Records to process START
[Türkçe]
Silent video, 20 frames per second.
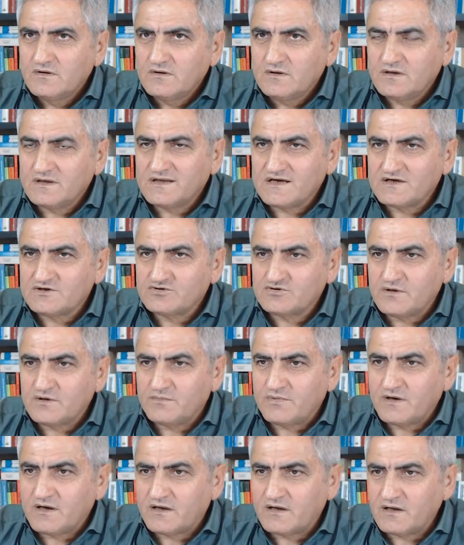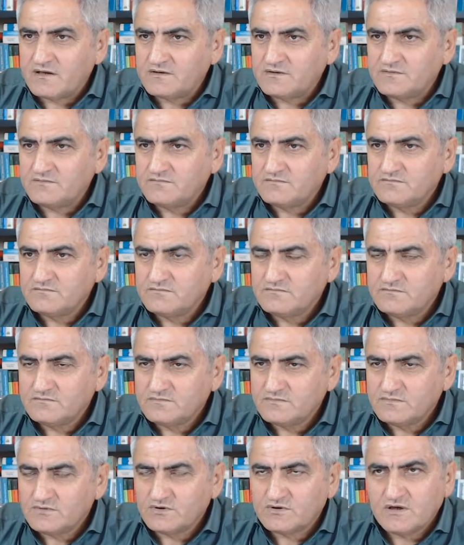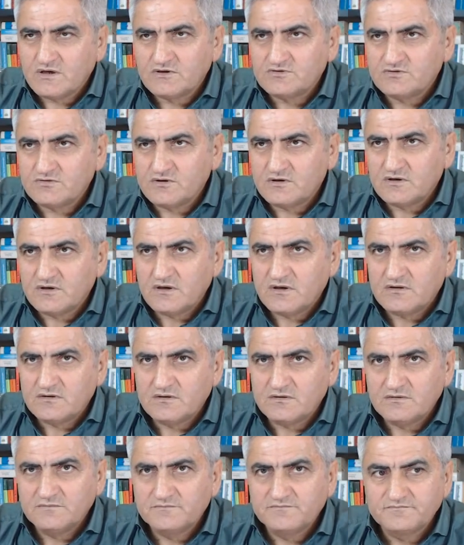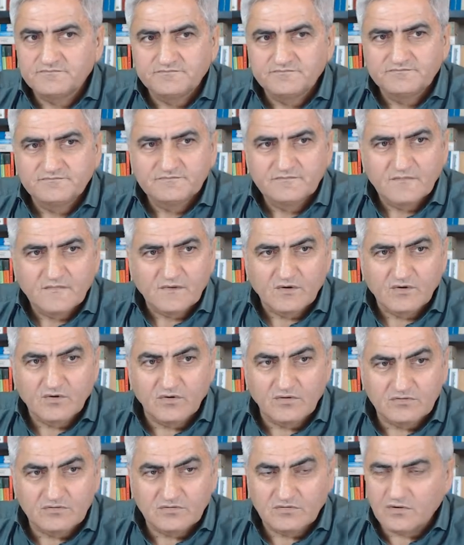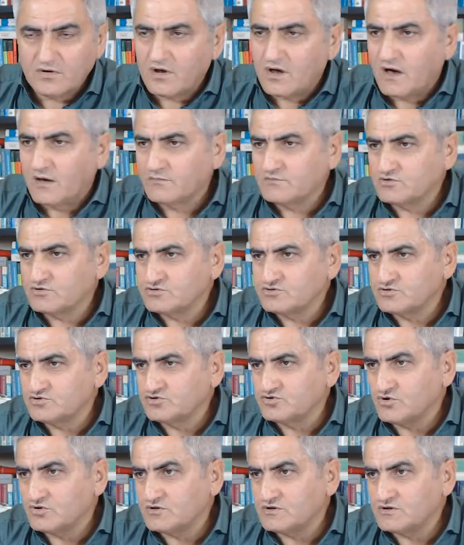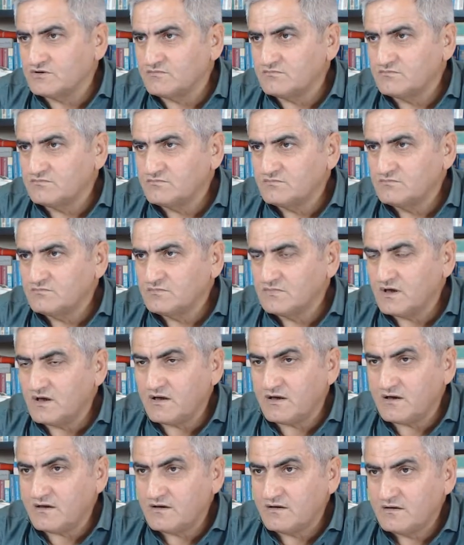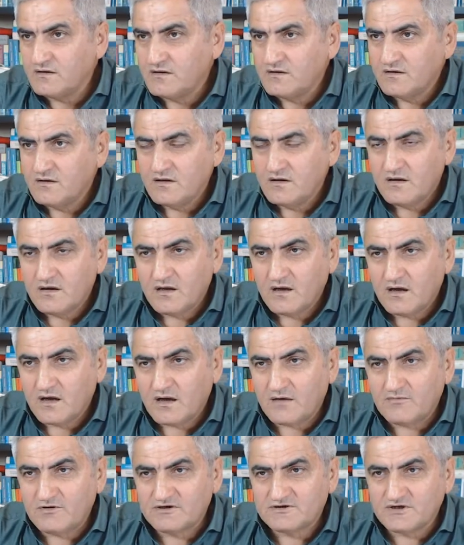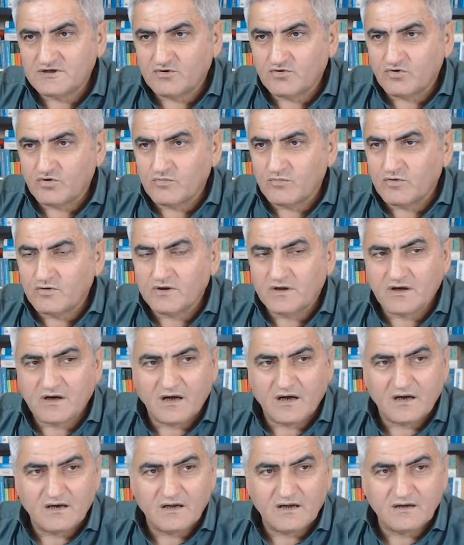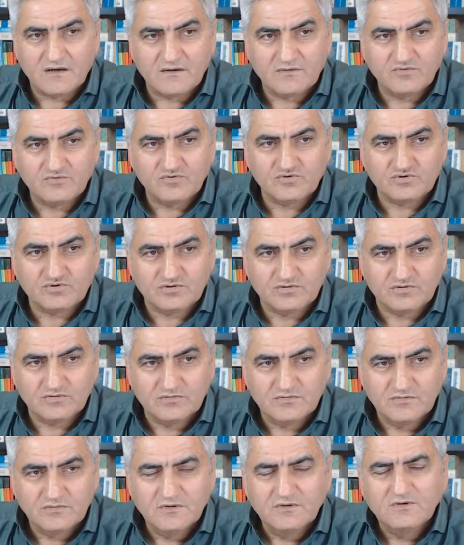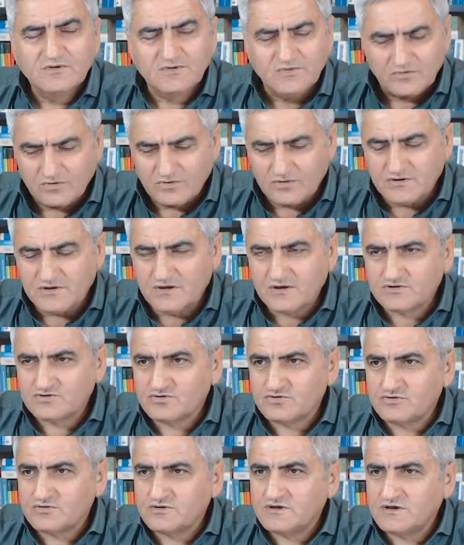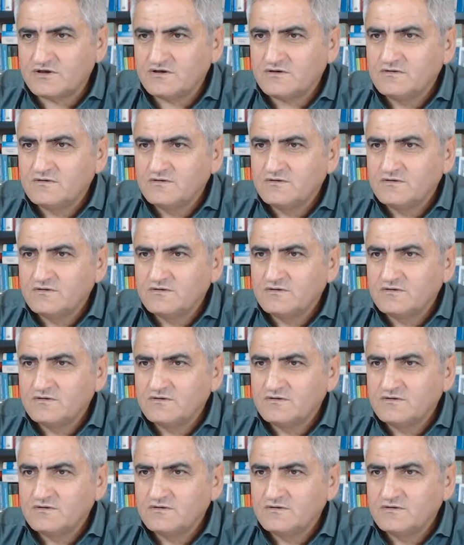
İki ay sonra bana geldin. İki ay sonra geldi. Ne oldu? Hamdolsun çok iyiyim. E ama işte hormonlar hala düşük. O da sorun değil.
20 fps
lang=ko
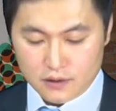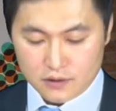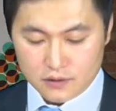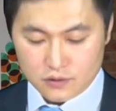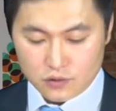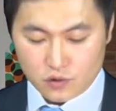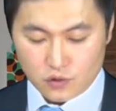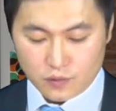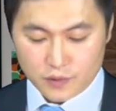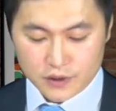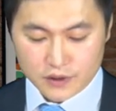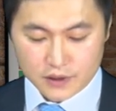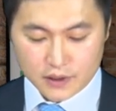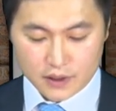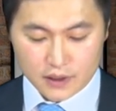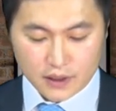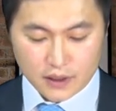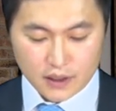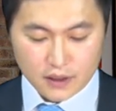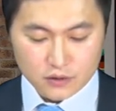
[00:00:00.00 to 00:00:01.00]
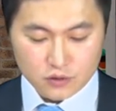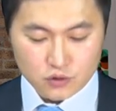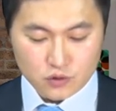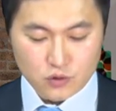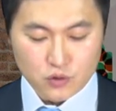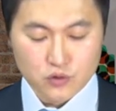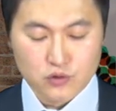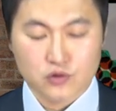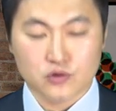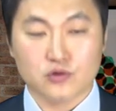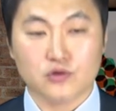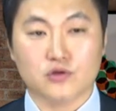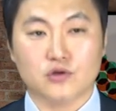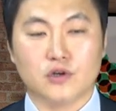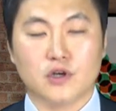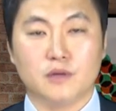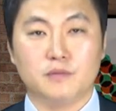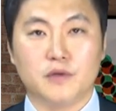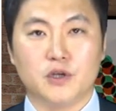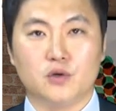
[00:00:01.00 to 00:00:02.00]
소비자의 수요
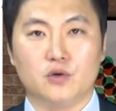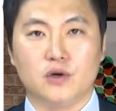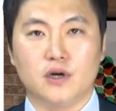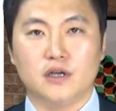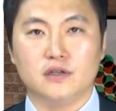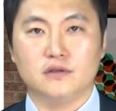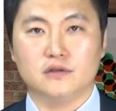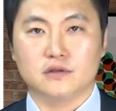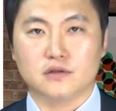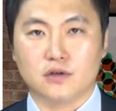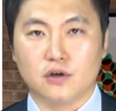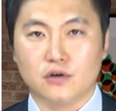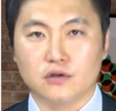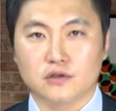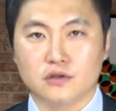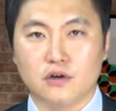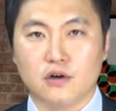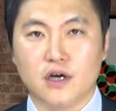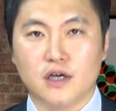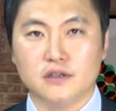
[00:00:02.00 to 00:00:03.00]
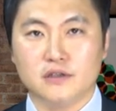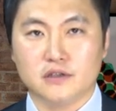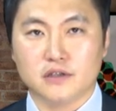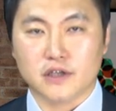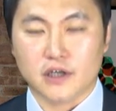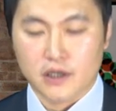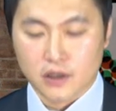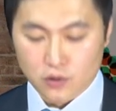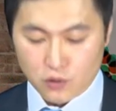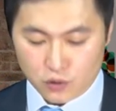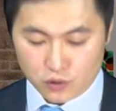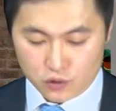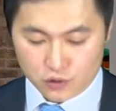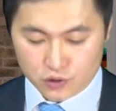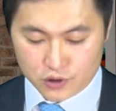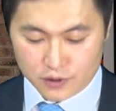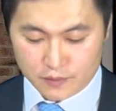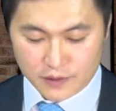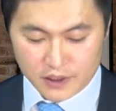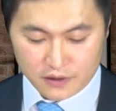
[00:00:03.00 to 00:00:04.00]
충족에 필요한 적정한 재고
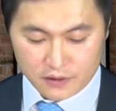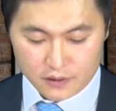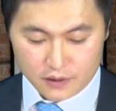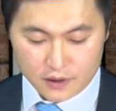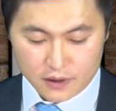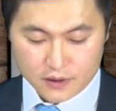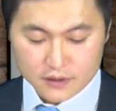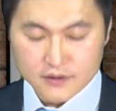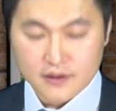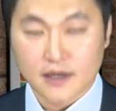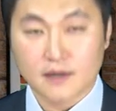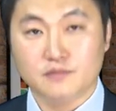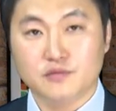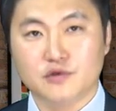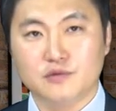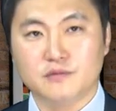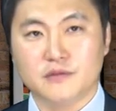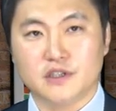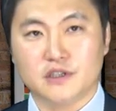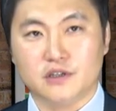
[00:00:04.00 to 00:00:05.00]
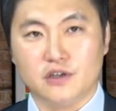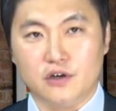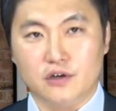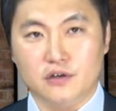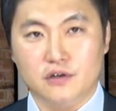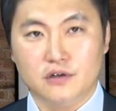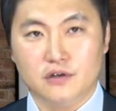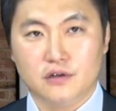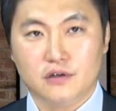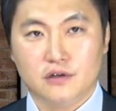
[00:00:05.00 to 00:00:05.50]
유지 및 상품 진열.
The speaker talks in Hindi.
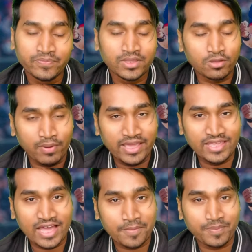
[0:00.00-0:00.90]
कि भाई
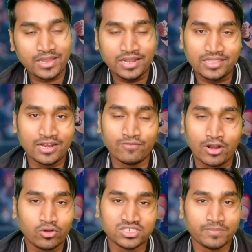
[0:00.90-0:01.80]
यहाँ पे नेदरलैंड
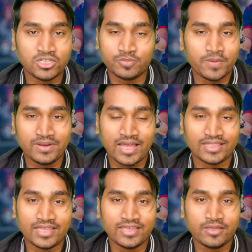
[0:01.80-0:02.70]
वालों को समझ में भी नहीं
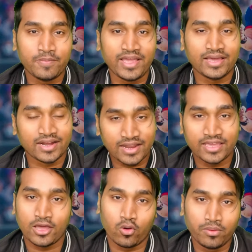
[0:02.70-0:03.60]
आता है कि भाई करना
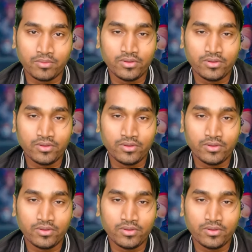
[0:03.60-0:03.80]
क्या हो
Records to process END
What is being asked:
Output nothing but the lines from the one containing "The speaker talks in Hindi." to the end of the listing, both ends included, reproduced exactly. Pictures stay out.

Output for this exercise:
The speaker talks in Hindi.
[0:00.00-0:00.90]
कि भाई
[0:00.90-0:01.80]
यहाँ पे नेदरलैंड
[0:01.80-0:02.70]
वालों को समझ में भी नहीं
[0:02.70-0:03.60]
आता है कि भाई करना
[0:03.60-0:03.80]
क्या हो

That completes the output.